Dravid, the man who chose to “walk” when on 95 on his debut at Lord’s, formed a wonderful relationship with Laxman. They have taken over 300 catches between them at slips, and they relax, as Dravid explained, “by talking about our families, the plumbers and carpenters when we were building houses and so on”. When you saw a serious look on the ever smiling face of vvs at slip, it was probably because he had just realised that plumbers in Hyderabad charged more than those in Bangalore. It didn’t matter. What mattered was the camaraderie, and the fact that nearly every catch was taken.

These three players have played 118 Tests with each other. For Tendulkar and Dravid, make that 146. That’s nearly two years in number of days, and if you add the one-day matches, the travel, practice days and camps to that, that’s more days spent in each other’s company than many couples stay married.

Dravid has scored more runs for India than Tendulkar in the same period, a statistic that is not widely known or appreciated. One of the great sights in recent years has been his authoritative square cut or the pull that brooked no response, played while his helmet dripped honest sweat over a long innings. Year after year, we believed when he was batting that god was in his heaven and all was right with the world.

In their growing years, players make huge sacrifices, leading an almost monastic life, the focus on the game and nothing else. By the late 30s, when other professionals—the accountants and managers who do not cause a nation to stand up and demand their resignation—are looking to settle down, the life of a sportsman is over. Your brief career is done, but you have a lot of life left. How do you cope if you are not into the media or coaching or the cauldron of politics known as cricket administration? Especially since cricket is all you know. At 30, Tendulkar was asked what his favourite book was, and he answered with child-like charm, “I haven’t started reading yet.”

The players may not fully understand their future yet; but ironically, we do not fully understand their present (or past) either. The Owl of Minerva, wrote Hegel, “spreads its wings only with the falling of dusk”. We understand a historical condition just as it passes away. In the next couple of years, as we come to a greater understanding of what Tendulkar and company meant to us, let us not regret anything crass in the manner their twilight years were handled. Indianness and integrity have been important aspects of the cricket of the threesome. Indian cricket needs to handle such stalwarts with dignity and maturity.

There is a sense that an Indian team will change from being an old-fashioned one (in terms of behaviour, “old-fashioned” is a compliment) into a modern, unimaginative one where joy, sorrow, exasperation, irritation, ecstasy, sense of achievement, aggression, love and all emotions are expressed with a four-letter word or its many Indian versions involving close relatives. Virat Kohli is a superb batsman and a future India captain, but his response on getting to a century in Adelaide was juvenile. The Kohlis and others like him need to learn from the earlier generation about self-respect and respecting the game itself.
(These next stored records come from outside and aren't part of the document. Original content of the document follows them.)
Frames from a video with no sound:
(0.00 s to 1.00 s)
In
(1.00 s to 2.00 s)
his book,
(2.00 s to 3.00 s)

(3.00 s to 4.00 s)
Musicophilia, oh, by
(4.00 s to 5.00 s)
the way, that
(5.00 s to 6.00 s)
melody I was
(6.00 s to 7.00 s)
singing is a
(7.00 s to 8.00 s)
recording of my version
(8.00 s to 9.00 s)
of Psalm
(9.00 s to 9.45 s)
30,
Not that the older lot have been pussycats, rolling over to be tickled. Initially, Dravid’s shyness was mistaken for weakness, but not after he responded to an Allan Donald taunt in the course of his first century in South Africa. The Bangalore boy told the fastest bowler in the world to assume an impossible anatomical posture, not in those words exactly, but in a crisp, short phrase.

The message went home not only to that bowler but to all bowlers around the world. No one tried riling either Dravid or the other two again.
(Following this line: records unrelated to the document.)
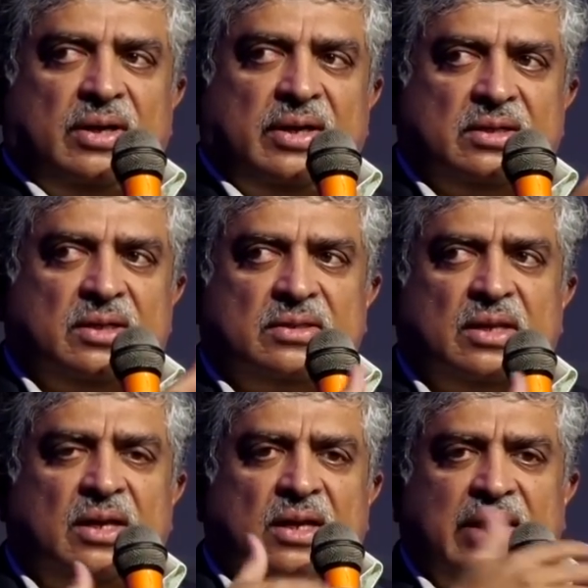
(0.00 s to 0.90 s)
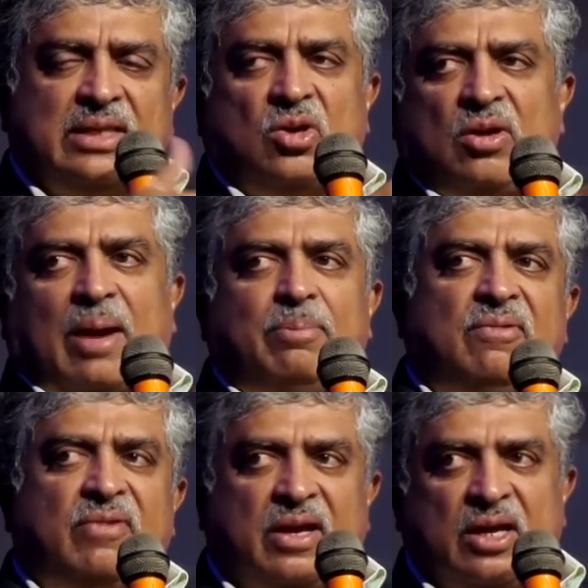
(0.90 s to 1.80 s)
teachers. That's all
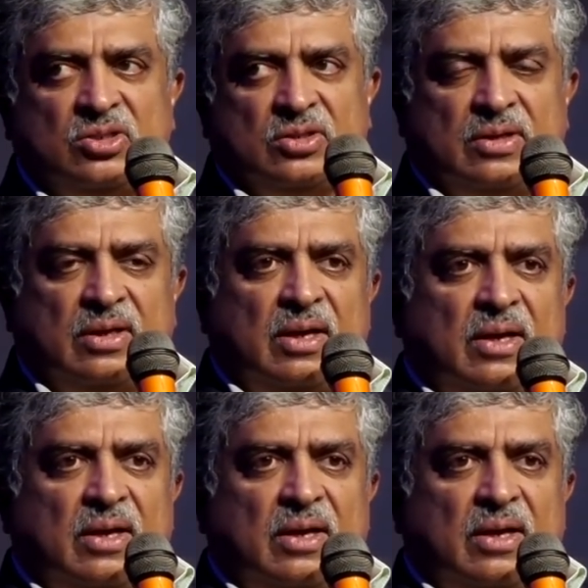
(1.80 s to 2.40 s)
amplification.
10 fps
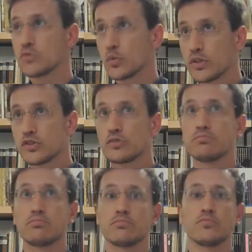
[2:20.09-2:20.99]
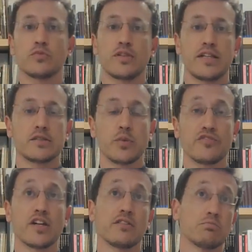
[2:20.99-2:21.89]
which, as we've
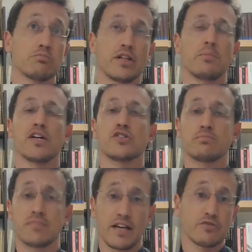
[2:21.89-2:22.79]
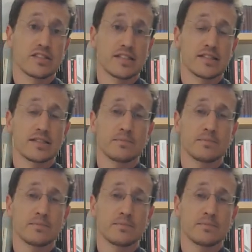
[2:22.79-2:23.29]
done pretty much ever since.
Indian cricket may be at the crossroads; the retirement of the great players will see the end of a civilisation as we know it. But the Tendulkars, Dravids and Laxmans—seen by many as part of the problem now—can easily be part of the solution. India’s next series outside the subcontinent is in Zimbabwe in July 2013. Then come the series in SA and New Zealand. Time enough to rebuild.
Not so long ago, we used to canonise our heroes. The modern method is to spit at them. Our great players deserve better.


(Suresh Menon is editor, Wisden India Almanack, and author of Bishan: The Portrait of a Cricketer.)